Like a lot of guys who've been told they're brilliant one time too often, President Obama gets a little lazy and doesn't always choose his words with care. And so it was that he came to say a few words about Daniel Pearl upon signing the Daniel Pearl Press Freedom Act. Pearl was decapitated on video by jihadist Muslims in Karachi on Feb. 1, 2002. That's how I'd put it. This is what the president of the United States said:
"Obviously, the loss of Daniel Pearl was one of those moments that captured the world's imagination because it reminded us of how valuable a free press is."
Now Mr. Obama's off the prompter, when his silver-tongued rhetoric invariably turns to sludge. But he's talking about a dead man here, a guy murdered in public for all the world to see. Furthermore, the deceased's family is standing all around him. Even for a busy president, it's the work of moments to come up with a sentence that would be respectful, moving and true. Indeed, for Mr. Obama, it's the work of seconds because he has a taxpayer-funded staff sitting around all day with nothing to do but provide him with that sentence.

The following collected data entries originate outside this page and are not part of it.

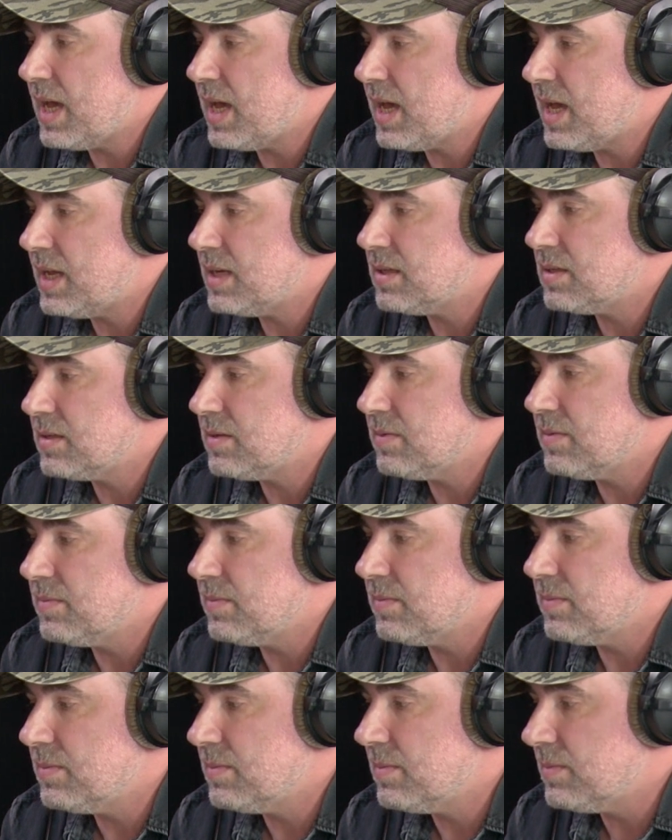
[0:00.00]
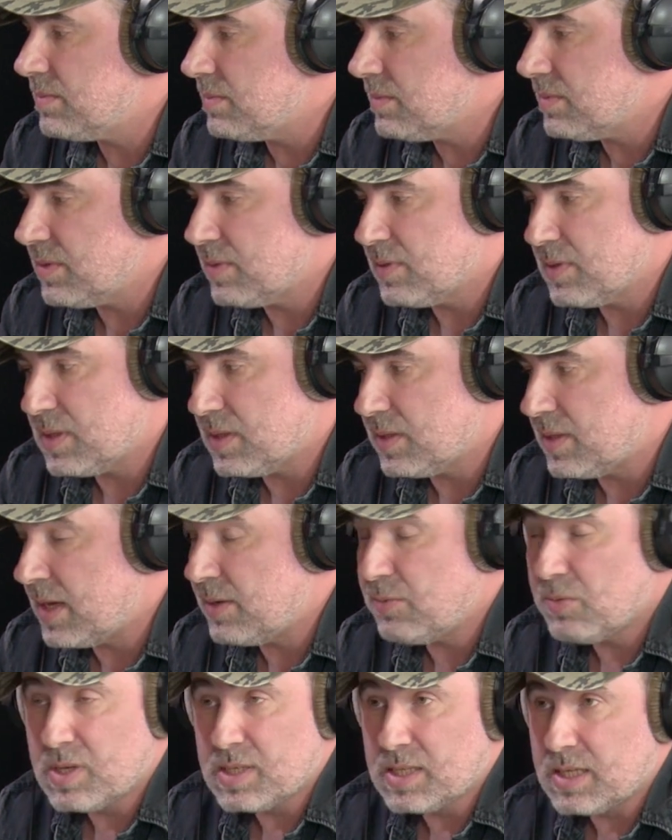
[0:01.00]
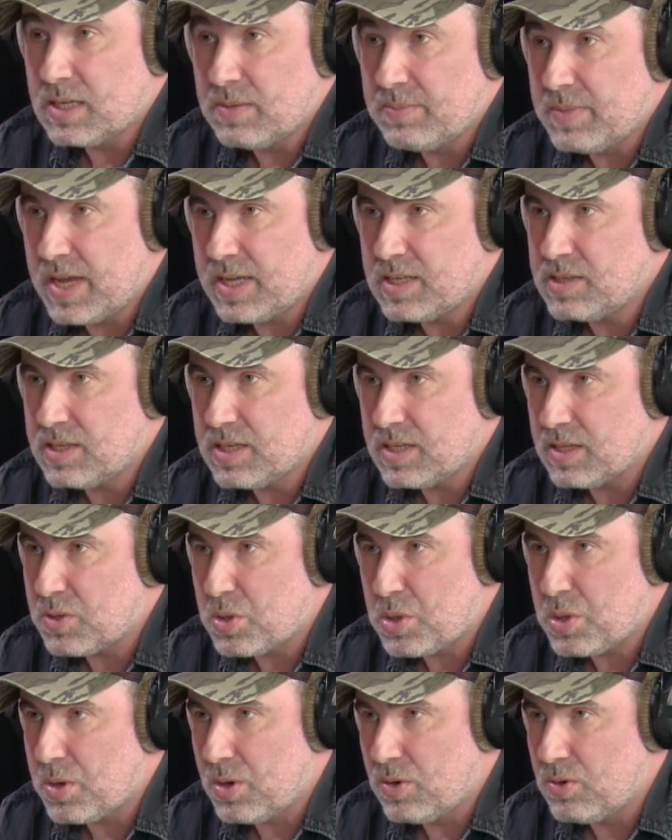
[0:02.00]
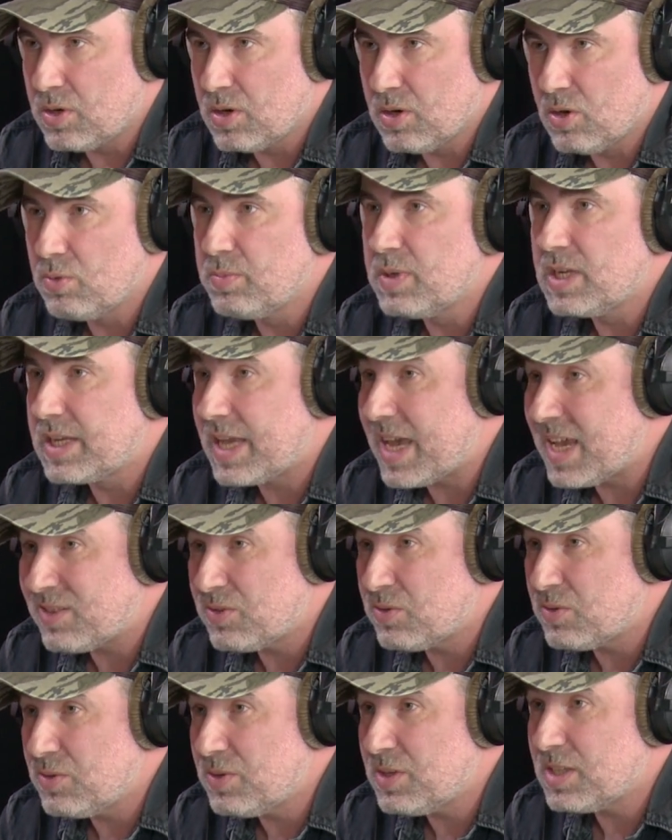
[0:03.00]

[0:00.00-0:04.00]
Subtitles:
And that was an amazing show, Global Ghetto,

Instead, he delivered the one above, which, in its clumsiness and insipidness, is most revealing. First of all, note the passivity: "The loss of Daniel Pearl." He wasn't "lost." He was kidnapped and beheaded. He was murdered on a snuff video. He was specifically targeted, seized as a trophy, a high-value scalp. And the circumstances of his "loss" merit some vigor in the prose. Yet Mr. Obama could muster none.
Even if Americans don't get the message, the rest of the world does. This week's pictures of the leaders of Brazil and Turkey clasping hands with Mahmoud Ahmadinejad are also monuments to American passivity.